Amazon.com, Inc. (AMZN) Q2 2022 Results – Earnings Call Transcript

For full year 2022, we do expect to spend slightly more on capital investments than last year, but the proportion of capital spending shifts among our businesses. We expect technology infrastructure spend to grow year over year, primarily to support the rapid growth and innovation we’re seeing with AWS. We continue to improve the customer experience in Q2, including quarter-over-quarter improvements in delivery speed and inventory in-stock levels. While there’s still work to be done, we made good progress in Q2.

This compares to Q2 operating income of $3.3 billion. For AWS, these quarter-over-quarter increases are primarily driven by higher infrastructure investments to support continued strong customer growth, including larger depreciation on a growing fixed asset base. We also expect increased energy costs as we continue to see volatility in utility prices around the world in operating our AWS data centers. Our third quarter operating income guidance range is zero to $3.5 billion. For AWS, this quarter-over-quarter increases are primarily driven by higher infrastructure investments to support continued strong customer growth, including larger depreciation on a growing fixed asset base. Our guidance incorporates the order trends that we’ve seen to date and what we believe today to be appropriate assumptions.

On the transportation side, we continue to improve delivery, route density, and improve package deliveries per hour. Includes sales of advertising services to sellers, vendors, publishers, authors, and others, through programs such as sponsored ads, display, and video advertising. For the twelve months ended June 30, 2021 and 2022, this amount fx choice review relates to property included in “Principal repayments of finance leases” of $11,435 million and $9,789 million. For the twelve months ended June 30, 2021 and 2022, this amount relates to equipment included in “Property and equipment acquired under finance leases, net of remeasurements and modifications” of $9,976 million and $3,579 million.

So how do you think the environment is going to fair for you to be adding headcount? And also the stock-based compensation came in below, where you had guided for the second quarter. So is this a matter of not hitting the hiring goals you were hoping for, or do you think the environment for the hiring of technical and engineering talent is losing up a little bit? We’re interested in learning and working with FBA sellers that we’ve known and had good trust with, but also expanding. And I think as you think about it, merchants, they obviously have a lot of choices on where they’re going to sell products. And we have a long history of empowering and helping merchants.

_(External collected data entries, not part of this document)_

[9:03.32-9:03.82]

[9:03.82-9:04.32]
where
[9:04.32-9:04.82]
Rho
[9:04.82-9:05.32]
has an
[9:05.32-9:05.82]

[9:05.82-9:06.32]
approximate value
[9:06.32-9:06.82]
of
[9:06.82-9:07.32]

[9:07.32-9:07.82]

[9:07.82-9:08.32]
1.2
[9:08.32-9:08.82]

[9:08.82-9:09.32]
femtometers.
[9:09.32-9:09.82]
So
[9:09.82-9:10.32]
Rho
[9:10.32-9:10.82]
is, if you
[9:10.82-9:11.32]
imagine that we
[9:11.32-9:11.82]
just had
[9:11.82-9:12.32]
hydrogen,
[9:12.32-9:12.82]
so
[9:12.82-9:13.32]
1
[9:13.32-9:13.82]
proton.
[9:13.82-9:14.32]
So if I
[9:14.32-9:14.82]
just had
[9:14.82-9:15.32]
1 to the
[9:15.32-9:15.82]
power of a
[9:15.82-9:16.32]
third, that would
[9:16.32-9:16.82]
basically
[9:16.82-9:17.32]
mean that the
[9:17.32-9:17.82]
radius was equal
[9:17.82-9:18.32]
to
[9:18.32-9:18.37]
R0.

The company reported income of $6.7 billion for Q2, or 65 cents per share, compared with a net loss of $2.0 billion in the year-ago quarter. Analysts on average had projected revenue of $131.54 billion and earnings per share of 34 cents, according to Zacks Investment Research. Consolidated earnings per share came in at -$0.2, missing Wall Street consensus of $0.12 by a far cry again due to the ongoing risk-off environment in public markets.

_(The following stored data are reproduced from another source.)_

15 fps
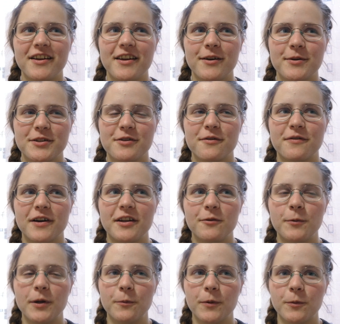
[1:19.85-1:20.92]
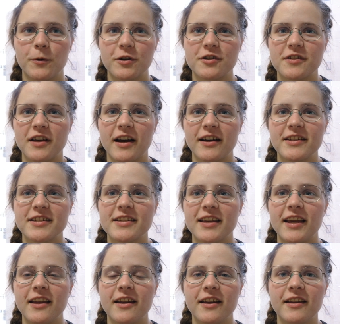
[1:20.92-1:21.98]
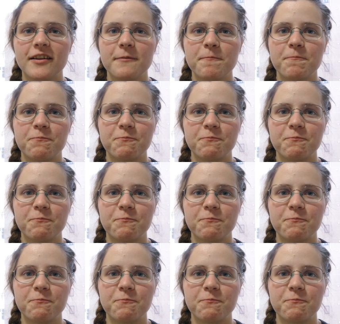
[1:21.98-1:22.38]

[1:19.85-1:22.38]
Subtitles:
it was so funny when we watched the ice skating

This rollout is the start of what we expect to be thousands of EDVs in more than 100 cities by the end of the year and 100,000 vehicles across the U.S. by the year 2030. Additionally, note that all of our share and per share information included in our financial materials has been retroactively adjusted to reflect the 20-for-1 stock split, which was effective on May 27th. We’ve also taken steps to slow future network capacity additions. First is the unfavorable comparison to very high holiday level utilization rates that we saw in the first half of 2021. And second is the normal step down in volumes off of our Q4 peak that we saw in first half of 2022.